#sql #inline #postgresql #prelude #tiny #opinionated #write

inline-postgres

tiny and opinionated postgres SQL library

1 unstable release

0.1.0 Jun 18, 2024

#1044 in Database interfaces

MIT license

13KB
53 lines

write SQL code inline in your Rust program!

Example

You can write SQL almost like you are used to.

use inline_postgres as pg;
use pg::prelude::*;

fn main() -> Result<(), pg::Error> {
    // connect to the database
    let mut db = pg::Client::connect("host=localhost, user=postgres", pg::NoTls)?;


    // we can execute arbitrary code on the database, like creating a table.
    db.exec(stmt! {
        CREATE TABLE PERSON (
            FIRST_NAME VARCHAR(100),
            LAST_NAME  VARCHAR(100)
        )
    })?;

    
    // we can also use values from the surrounding scope to in the query like so:
    let max = 4;
    db.exec(stmt! {
        DELETE FROM PERSON
        WHERE LENGTH(LAST_NAME) > {max}
    })?;

    // note that we need to use double-quotes to write SQL string literals. 
    let given_name = "Wanda";
    db.exec(stmt! {
        INSERT INTO PERSON(FIRST_NAME, LAST_NAME) VALUES({given_name}, "Maximoff")
    })?;

    // to query values from the database we can use the `Client::fetch` method.
    // instead of returning a record object, the values are directly inserted into 
    // a generated struct which has all the queried fields.
    // 
    // the field names and types are written in the query like so:
    let rows = db.fetch(sql! {
        SELECT FIRST_NAME AS [name: String] FROM PERSON
    })?;

    assert_eq!(rows.len(), 1);
    assert_eq!(rows[0].name, "Wanda");

    Ok(())
}

Limitations

The Rust tokenizer is designed for Rust, not SQL. Hence, it does not know what to do with string literals delimited by single quotes (').

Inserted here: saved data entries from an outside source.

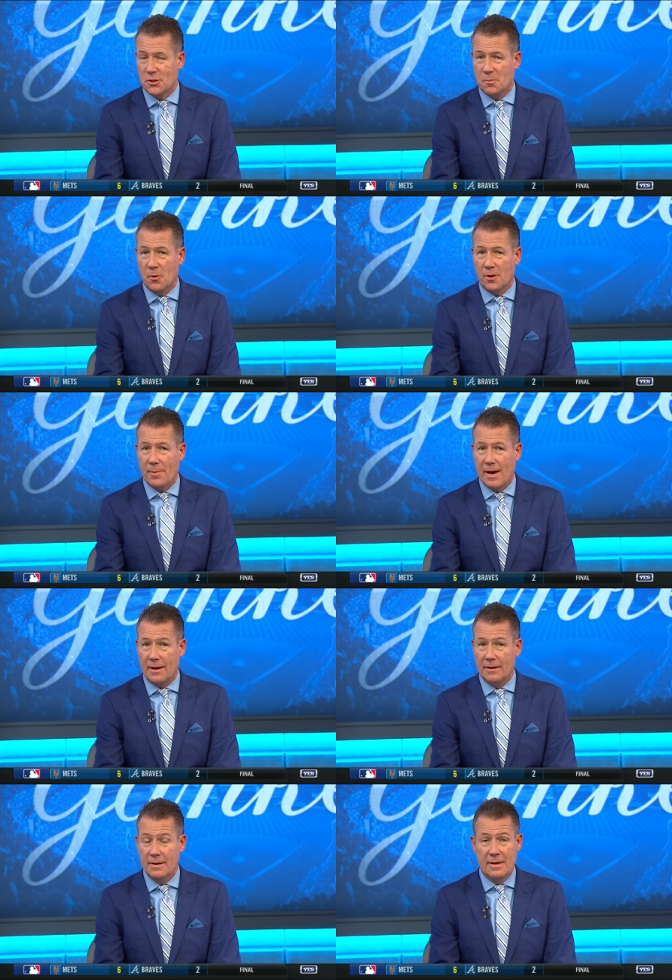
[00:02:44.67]
spoke about
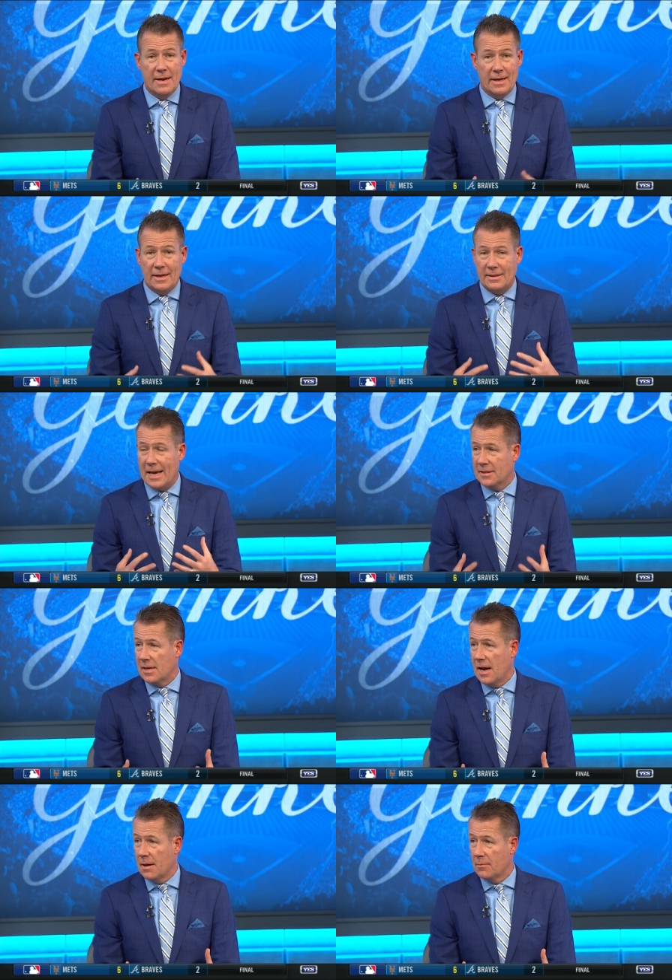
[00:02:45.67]
it, and at that
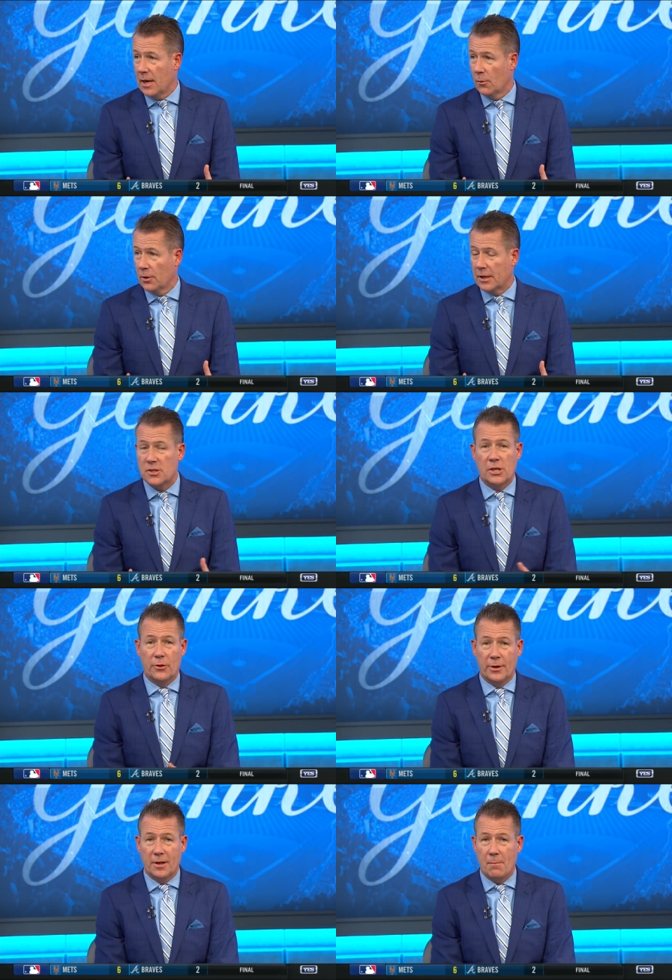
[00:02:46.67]
time they were
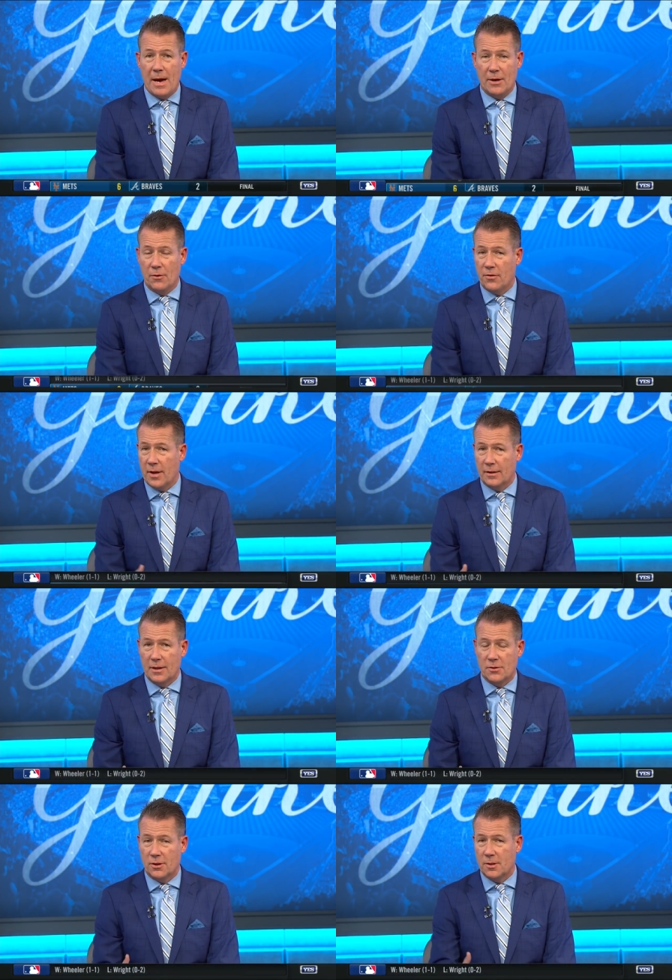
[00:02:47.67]
considering it a minor thing.
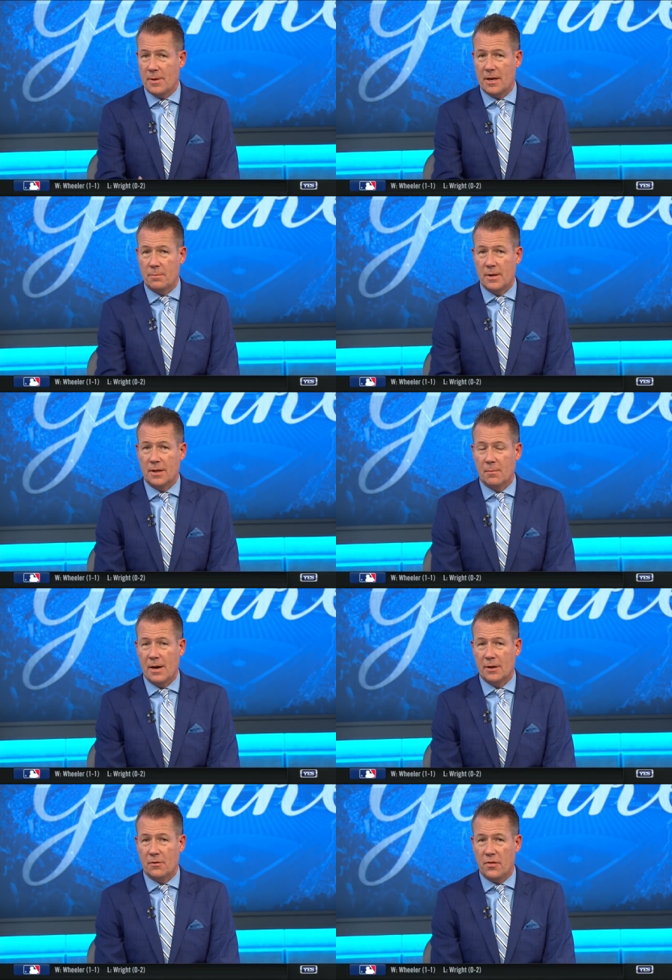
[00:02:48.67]
They talked about it being a
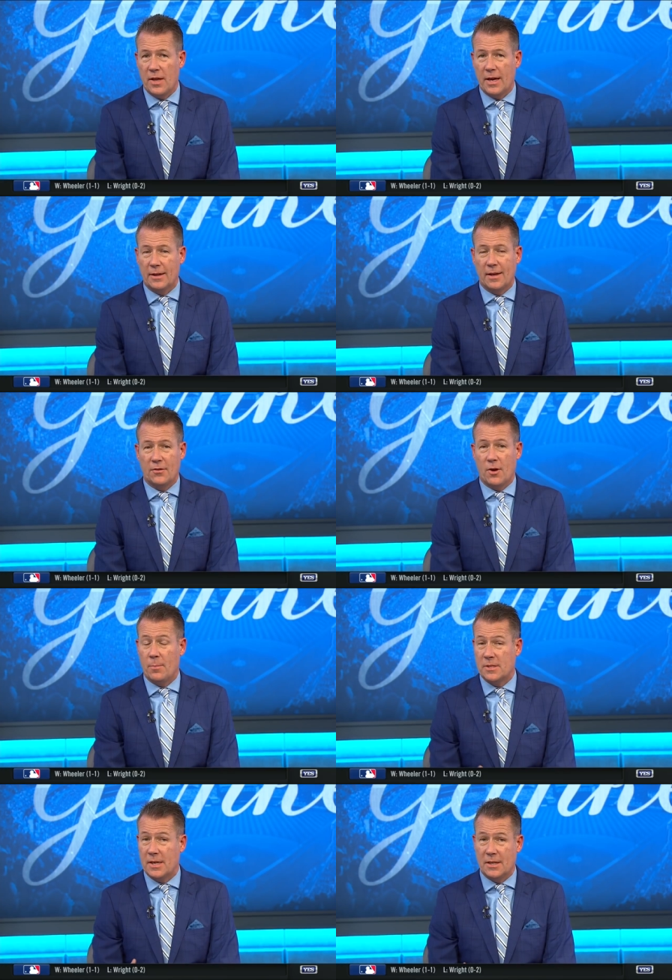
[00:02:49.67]
minor thing, and they thought
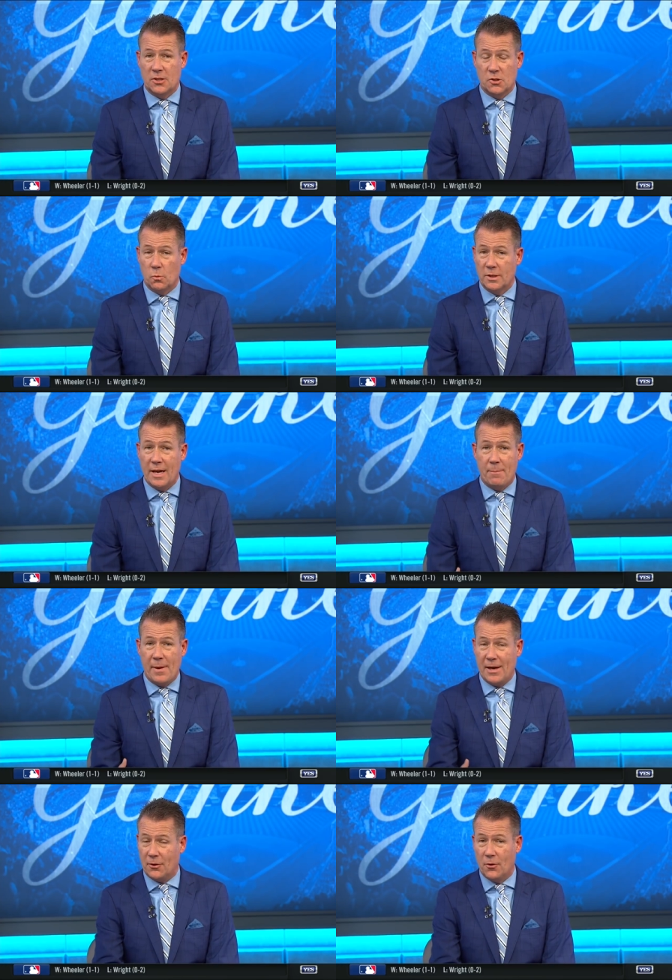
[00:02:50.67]
Betances would get
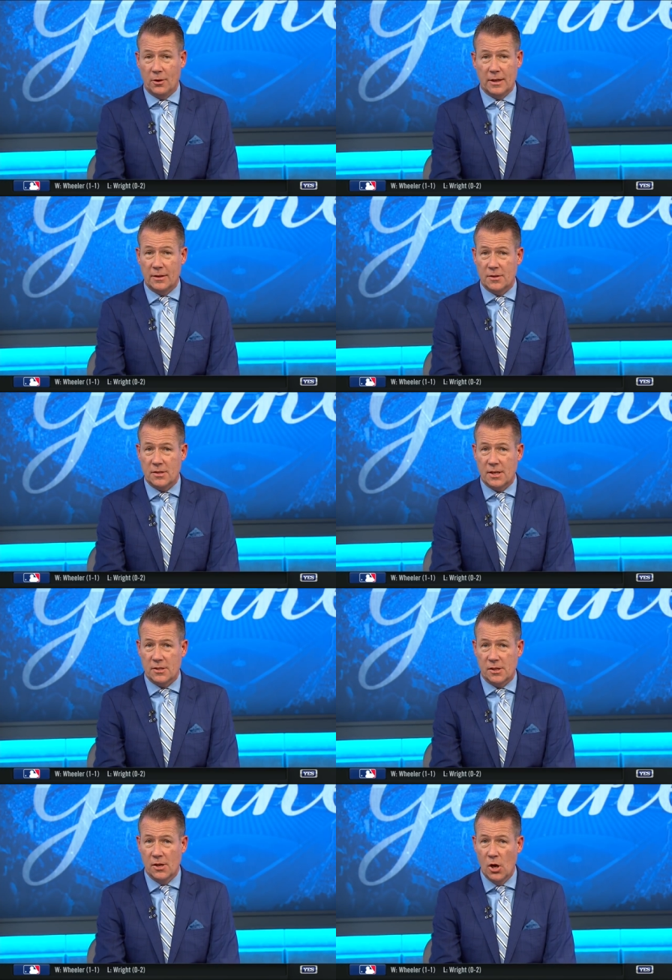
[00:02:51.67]
back early in the
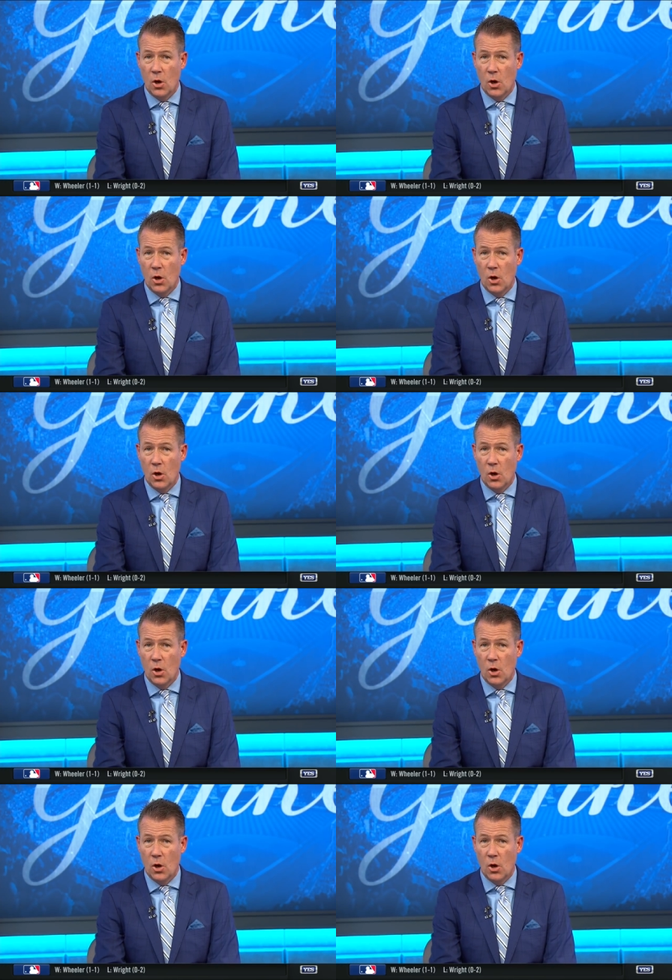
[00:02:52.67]
season.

Any creation of such string literals like 'Peter Parker' cannot be parsed by Rust and cause a compile error. To work around this limitation, it was decided to use Rusts syntax of double quotes for the embedded SQL strings as well.

Safety

A query like SELECT * FROM PERSON WHERE FIRST_NAME = {name} looks like it would concatenate the value directly into the query, which would be quite unsafe. Luckily it does not do that, but instead runs the query like a prepared statement, and passes the parameters separately.

In fact, no use of the sql! macro (and related ones) can result in an SQL injection attack. It generates the SQL statements at compile time, and thus no runtime value can sneak into the query.